By Lisa Murray-Johnson, PhD, The Ohio State University Medical Center and Ohio State University Nisonger Center
“We are grateful he’s alive.” Pat’s voice was strong, but you could still hear the heartache as she described the horrific fire that injured her son John and claimed the life of his roommate and a caregiver. “He was burned over 18 percent of his body and Fred and I knew it would be a long recovery.” As a young adult with autism and other developmental disabilities, John recovered at The Ohio State University Medical Center’s Burn Unit.
I thought I was just having lunch with my colleagues Pat Cloppert and Becky Coffey.
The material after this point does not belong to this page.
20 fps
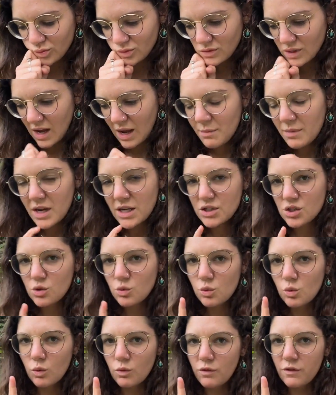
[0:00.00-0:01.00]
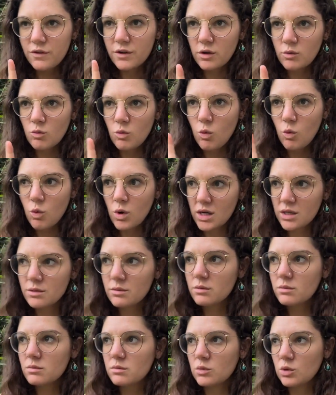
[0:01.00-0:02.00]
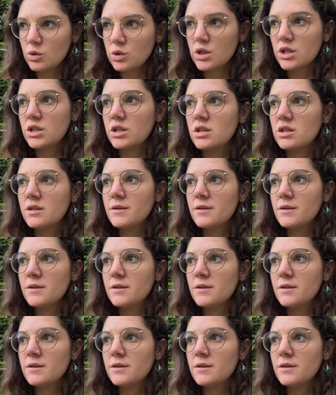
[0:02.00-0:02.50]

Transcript: I might film one more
I didn’t realize how prevalent burn injuries were among young adults, nor was I aware that Becky had cared for John. Becky Coffey, RN, CNP, is a nurse practitioner in the OSUMC Burn Unit. She said 68 percent of all burn and hot water scalds happen at home. These were the statistics from the National Burn Registry from 2001-2010, a database that records burns from such events as fires, hot water, hot objects and chemicals. The numbers were startling; as many as 450,000 people need medical treatment for burn injuries each year:
- 44 percent of burns are from flame fires.
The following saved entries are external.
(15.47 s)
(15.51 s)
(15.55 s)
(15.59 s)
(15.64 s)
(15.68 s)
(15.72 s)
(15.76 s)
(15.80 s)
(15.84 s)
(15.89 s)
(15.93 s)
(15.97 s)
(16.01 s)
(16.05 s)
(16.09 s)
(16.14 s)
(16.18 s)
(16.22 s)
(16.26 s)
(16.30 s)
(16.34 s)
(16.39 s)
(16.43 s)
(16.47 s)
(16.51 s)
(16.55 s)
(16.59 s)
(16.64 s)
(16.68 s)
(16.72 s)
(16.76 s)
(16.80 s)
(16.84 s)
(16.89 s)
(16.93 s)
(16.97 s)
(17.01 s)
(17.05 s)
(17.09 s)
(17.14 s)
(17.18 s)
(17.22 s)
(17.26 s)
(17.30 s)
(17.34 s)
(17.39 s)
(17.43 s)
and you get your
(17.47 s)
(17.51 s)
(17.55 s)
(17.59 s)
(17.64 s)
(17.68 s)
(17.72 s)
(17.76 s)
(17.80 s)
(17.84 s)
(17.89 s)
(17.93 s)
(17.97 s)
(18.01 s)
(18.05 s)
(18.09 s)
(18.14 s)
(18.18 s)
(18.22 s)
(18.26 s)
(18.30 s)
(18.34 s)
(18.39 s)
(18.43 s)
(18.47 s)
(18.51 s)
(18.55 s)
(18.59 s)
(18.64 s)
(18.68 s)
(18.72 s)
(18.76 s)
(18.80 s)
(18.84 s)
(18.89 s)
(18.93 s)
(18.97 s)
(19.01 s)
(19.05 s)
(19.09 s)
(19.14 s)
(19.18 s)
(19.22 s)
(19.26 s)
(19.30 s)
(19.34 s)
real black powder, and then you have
- 33 percent of burns are from hot water scalds.
- 9 percent are from contact with hot objects.
And these are only the reported injuries. Those who treat their injuries at home without a doctor or hospital visit are not included. It underscores the enormity of the problem.
Pat Cloppert, BSFS, is an advocate and public speaker for family services and autism at The Ohio State University’s NisongerCenterfor Developmental Disabilities. Her life has been to the service of others. But that day, she was a mom. We were three health professionals who were mothers. What if that had been my child?
The Safe Signals project was born. The goal was simple: Create a tool kit with a video, workbook and vinyl clings that would serve as everyday safety reminders. Burn and scald prevention education also has the potential to reduce other household injuries and fires in the home. Diane Moyer, RN, patient education associate director, and fire fighter Jaime Sierra, a public education specialist with Columbus Division of Fire, rounded out our team.
We also needed young adults to help us with this project. It was meant to be a project by young adults, and for young adults. Pat and her colleague Jeff Siegel, MSW, social worker for Aspirations Ohio and also at theNisongerCenter, helped to coordinate young adults on the autism spectrum to join us. Together, we were each other’s teachers and students.
There are so many moments that make the Safe Signals project special: Justin Rooney, our narrator, showing his gift of voiceover work, or Alissa Mangan and Tommi Lee Gillard working to shape the dialogue of the video script so that it felt comfortable. Or the moments when Seamus McCord and Tom Robison worked through the kitchen scene finding humor in overcooked noodles for the macaroni and cheese. And Zoe Castro, our Spanish narrator, graciously helping us navigate cultural sensitivities.
We hope you find the Safe Signals toolkit helpful in looking at your own living space with a fresh perspective. Most safety behaviors take very little time and money. From our homes to yours, we wish you safe living!
- Plan out safety behaviors for each task at home. For example, use oven gloves and pan lids to protect yourself when cooking.
- Practice safety behaviors and place reminders in each room to help you.
- Set the hot water heater or boiler to 120 degrees Fahrenheit (48 degrees Celsius) to avoid burns. Always turn on the cold water first, and then add warm water.
- Create a fire escape plan. If there is a fire, get outside and then call 911. Do not go back inside. Wait for help to arrive.
- Install smoke and carbon monoxide detectors where you live. Test them each month and change the batteries every 6 months.
Note: Pat Cloppert, BSFS, contributed to this blog.